This is a post I’ve been thinking about for a long time and an issue I’ve been struggling with for even longer: my name and how I feel about it. A simple and yet deeply complicated thing.
I’ve always wrestled with my sense of identity. It’s always felt like something unstable, something permanently unsettled that I can’t get a grip on. And one specific thing I’ve always struggled with is my name.
I don’t think it helps that my name – the most straightforward form of my identity – has changed multiple times over my life… Growing up, I was Alex: that’s what my family and friends called me. But, given that it was legally (and therefore from an administrative point of view) my middle name, I was constantly getting called the wrong name by teachers and doctors and so on; it was very frustrating to continually correct people. So, when I moved up to secondary school, I started using Lauren. I was about to have more than ten different teachers a week for five years and meet potentially hundreds of new people; I really, really didn’t want to be correcting that many people. And I wonder whether it was a manifestation of struggling with my name even then, even if I wasn’t fully cognisant of it then. So, from that point on, I was Lauren. It took a while to get used to – and coming back from the summer holidays was always a bit of a culture shock – but it wasn’t long before it didn’t even register anymore. I was Alex at home and Lauren everywhere else. I’m not sure it was a decision I should’ve been making at eleven but the change in school forced it and after all this time, it is what it is. The decision was made and, honestly, I think I’d probably do it again, if only for practical reasons (although I do still get confused about who I am to who and which name to sign on Christmas cards and so on).

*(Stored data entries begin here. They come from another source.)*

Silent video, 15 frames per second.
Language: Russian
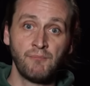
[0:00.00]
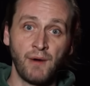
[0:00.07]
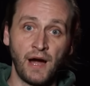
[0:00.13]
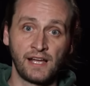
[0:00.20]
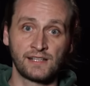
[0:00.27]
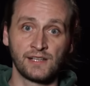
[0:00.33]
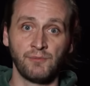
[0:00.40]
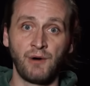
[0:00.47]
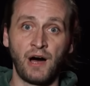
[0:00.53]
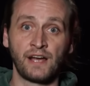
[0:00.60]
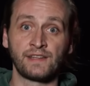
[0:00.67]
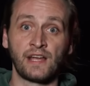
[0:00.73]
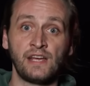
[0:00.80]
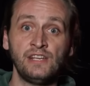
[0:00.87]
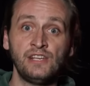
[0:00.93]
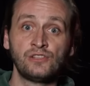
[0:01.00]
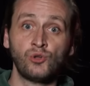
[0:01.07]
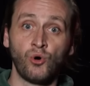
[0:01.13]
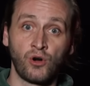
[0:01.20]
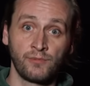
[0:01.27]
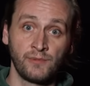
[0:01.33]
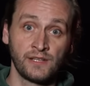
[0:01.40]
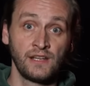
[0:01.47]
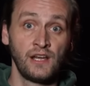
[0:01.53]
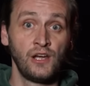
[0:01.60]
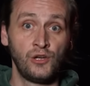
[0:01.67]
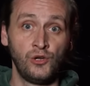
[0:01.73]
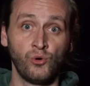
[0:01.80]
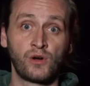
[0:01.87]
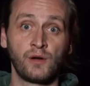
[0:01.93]
Майкла Мана и «Догмен»
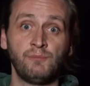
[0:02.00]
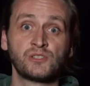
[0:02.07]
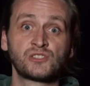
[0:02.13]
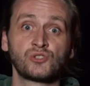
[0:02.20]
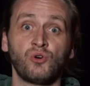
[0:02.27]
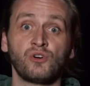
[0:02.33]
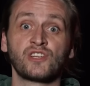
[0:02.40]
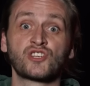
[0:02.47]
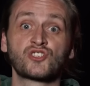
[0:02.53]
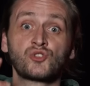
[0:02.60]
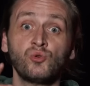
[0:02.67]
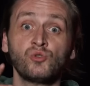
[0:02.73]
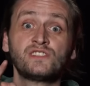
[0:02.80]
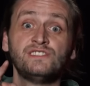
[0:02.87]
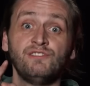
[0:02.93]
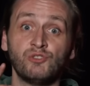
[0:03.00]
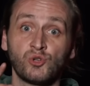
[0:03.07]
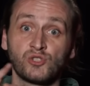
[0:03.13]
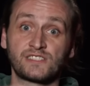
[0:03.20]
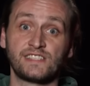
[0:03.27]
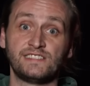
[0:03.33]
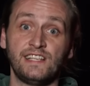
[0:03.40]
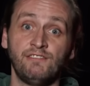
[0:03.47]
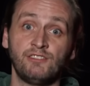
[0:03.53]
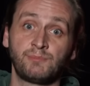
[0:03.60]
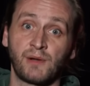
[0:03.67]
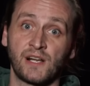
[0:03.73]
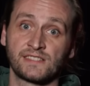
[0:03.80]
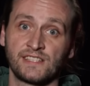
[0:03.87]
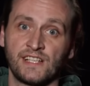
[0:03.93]
Люка Бессона ждут
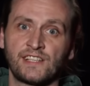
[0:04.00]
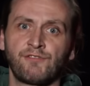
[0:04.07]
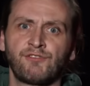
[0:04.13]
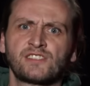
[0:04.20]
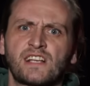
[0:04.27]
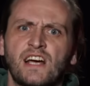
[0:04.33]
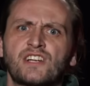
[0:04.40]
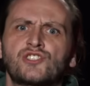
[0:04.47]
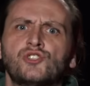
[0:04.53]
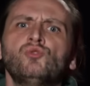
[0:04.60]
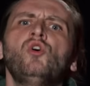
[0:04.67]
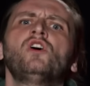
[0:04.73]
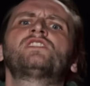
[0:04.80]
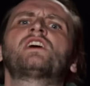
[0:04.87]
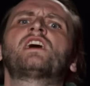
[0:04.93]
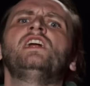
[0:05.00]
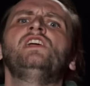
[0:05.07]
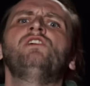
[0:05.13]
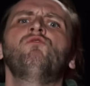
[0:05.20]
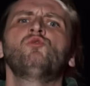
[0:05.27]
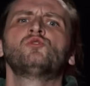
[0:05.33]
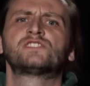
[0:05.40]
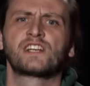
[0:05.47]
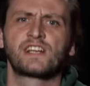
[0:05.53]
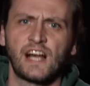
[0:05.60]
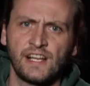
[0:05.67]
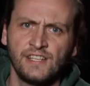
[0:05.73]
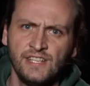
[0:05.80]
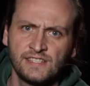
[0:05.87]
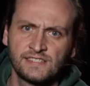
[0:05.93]
99%. Вы скажете, ну это Голливуд, за
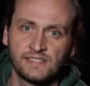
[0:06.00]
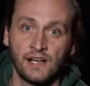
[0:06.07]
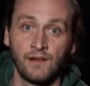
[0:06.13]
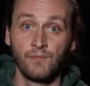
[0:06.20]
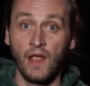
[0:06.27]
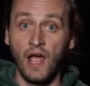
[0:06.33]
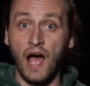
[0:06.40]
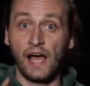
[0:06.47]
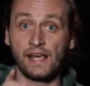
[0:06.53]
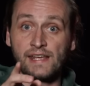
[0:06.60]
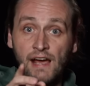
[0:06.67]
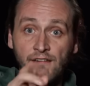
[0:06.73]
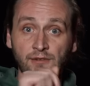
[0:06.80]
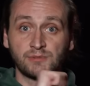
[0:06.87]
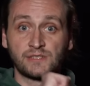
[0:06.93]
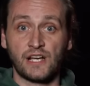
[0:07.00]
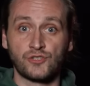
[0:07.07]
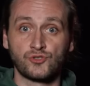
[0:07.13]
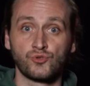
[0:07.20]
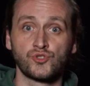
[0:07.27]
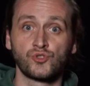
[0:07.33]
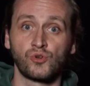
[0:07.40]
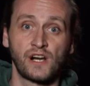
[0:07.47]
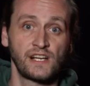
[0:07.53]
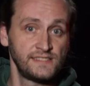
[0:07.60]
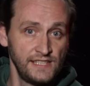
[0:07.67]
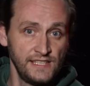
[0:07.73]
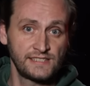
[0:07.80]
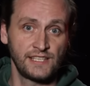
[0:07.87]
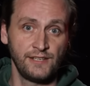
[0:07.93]
граница. А я вам скажу, что
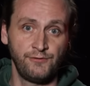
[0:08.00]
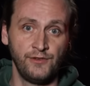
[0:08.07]
российский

Having said that, I’ve never felt particularly attached to either name; they’ve always felt weird to me and have done my whole life. Each name could just be another word; they don’t mean anything to me, don’t have any sentimental value. They just feel like prompts to respond to or indicators for action. Being called by either is a bit like wearing clothes that aren’t quite the right shape or trying to use a flathead screwdriver when you really need a Phillips head screwdriver – it does the job but it doesn’t feel like the right fit.
I’m hardly the first or the only person to feel this way. Sometimes our names don’t match our personalities (whether that’s down to stereotypes or literal descriptive words that get used as names, such as ‘Patience’ or ‘Faith’); sometimes they remind us of things we’d rather not think about; sometimes we simply don’t like the way they sound. There are even studies that show that your name can have a pretty dramatic impact on who you grow up to be and how you interact with the world, a phenomenon known as nominative determinism (x). Having a name that doesn’t feel like yours, that doesn’t feel like it fits you, can create a feeling of almost cognitive dissonance: our image and understanding of ourselves doesn’t match up with how the world views us, how the world identifies us, how we interact with the world and the people around us.

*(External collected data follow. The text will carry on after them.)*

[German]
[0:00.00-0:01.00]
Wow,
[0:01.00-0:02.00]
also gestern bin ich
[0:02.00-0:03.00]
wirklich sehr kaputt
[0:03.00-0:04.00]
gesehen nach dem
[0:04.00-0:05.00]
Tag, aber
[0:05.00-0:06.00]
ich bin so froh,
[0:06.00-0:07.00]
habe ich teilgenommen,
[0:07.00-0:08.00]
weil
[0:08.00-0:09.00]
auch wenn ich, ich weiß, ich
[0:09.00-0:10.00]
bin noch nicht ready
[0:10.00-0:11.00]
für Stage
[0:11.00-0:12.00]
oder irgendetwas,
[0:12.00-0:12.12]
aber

My relationship with my name has changed a little since I started releasing music under my full name, Lauren Alex Hooper, maybe because the name is now being associated with something I’ve created, something I’m proud of. That’s when I most feel like Lauren Alex Hooper. But I still don’t feel particularly connected to it. It could still be any random word but there’s some warmth that wasn’t there before.
When I was younger, I thought a lot about changing my name, about choosing a new one for myself but, in the end, I never did it. And then I started releasing music and, given how hard it is to carve out a career as an independent artist and songwriter, changing my name now would only make my life harder (and, quite honestly, it’s hard enough already – I don’t need to add to the pile). Plus, I’m not sure changing my name would actually change the feeling. I wonder if it’s more a case of not feeling comfortable as a person; maybe if I felt more comfortable in myself, my name wouldn’t feel the way it does. Or maybe it would and it’s just one of those things, one of those feelings that I just need to learn to make space for.